Je partage la conviction que la conscience est le moteur de notre humanisation parce qu’elle est la seule composante de notre intelligence capable de superviser une nécessaire reprogrammation de nos réflexes afin de nous mobiliser vers des actions diversifiées, synchronisées et adaptées dans le cadre d’une démocratie toujours à reconstruire et à développer pour faire face à un problème global : notre clivage vis-à-vis de nous-mêmes et vis-à-vis de la vie.

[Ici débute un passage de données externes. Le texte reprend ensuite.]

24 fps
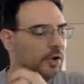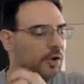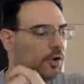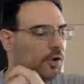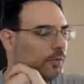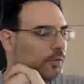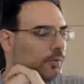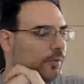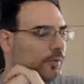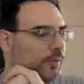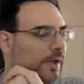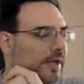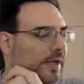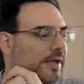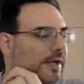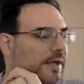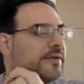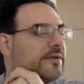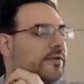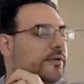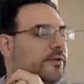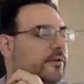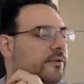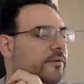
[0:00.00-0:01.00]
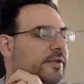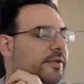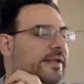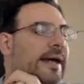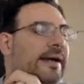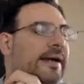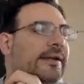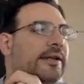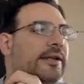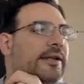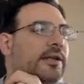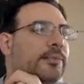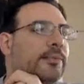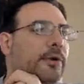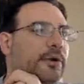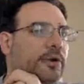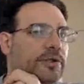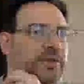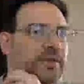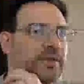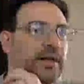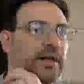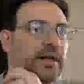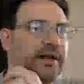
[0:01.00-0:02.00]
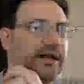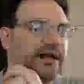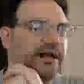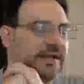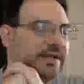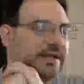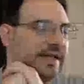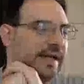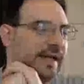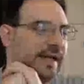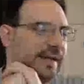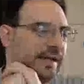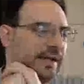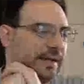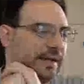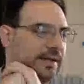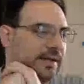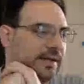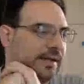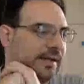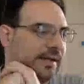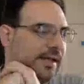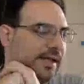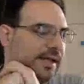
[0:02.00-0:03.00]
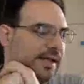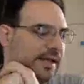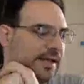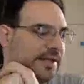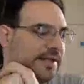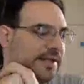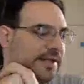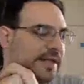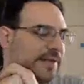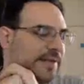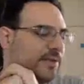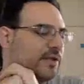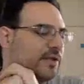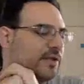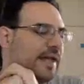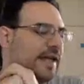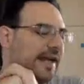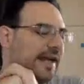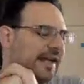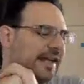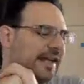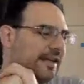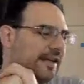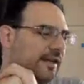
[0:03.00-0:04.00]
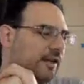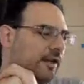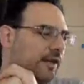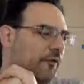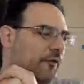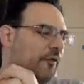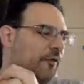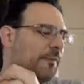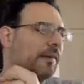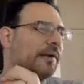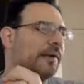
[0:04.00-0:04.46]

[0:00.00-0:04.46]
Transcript: was through attacking your opponent's guardian deck. Each time you attack it, you flip a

[1] Dans L’Homme unidimensionnel, Marcuse affirme que nos systèmes politico-économiques trop peu démocratiques augmentent et multiplient constamment les formes de répression sociale pour neutraliser toute liberté de penser. La conséquence, c’est un univers de non-pensée au sein duquel l’esprit critique est effacé et les comportements sont automatisés.
[2] Le principe de prudence enveloppe le principe de prévention et de précaution. La prévention vise les risques avérés, ceux dont l’existence est démontrée. La précaution vise les risques possibles, hypothétiques, non encore confirmés scientifiquement.
[3] Maladies engendrées par des thérapies ou des médicaments.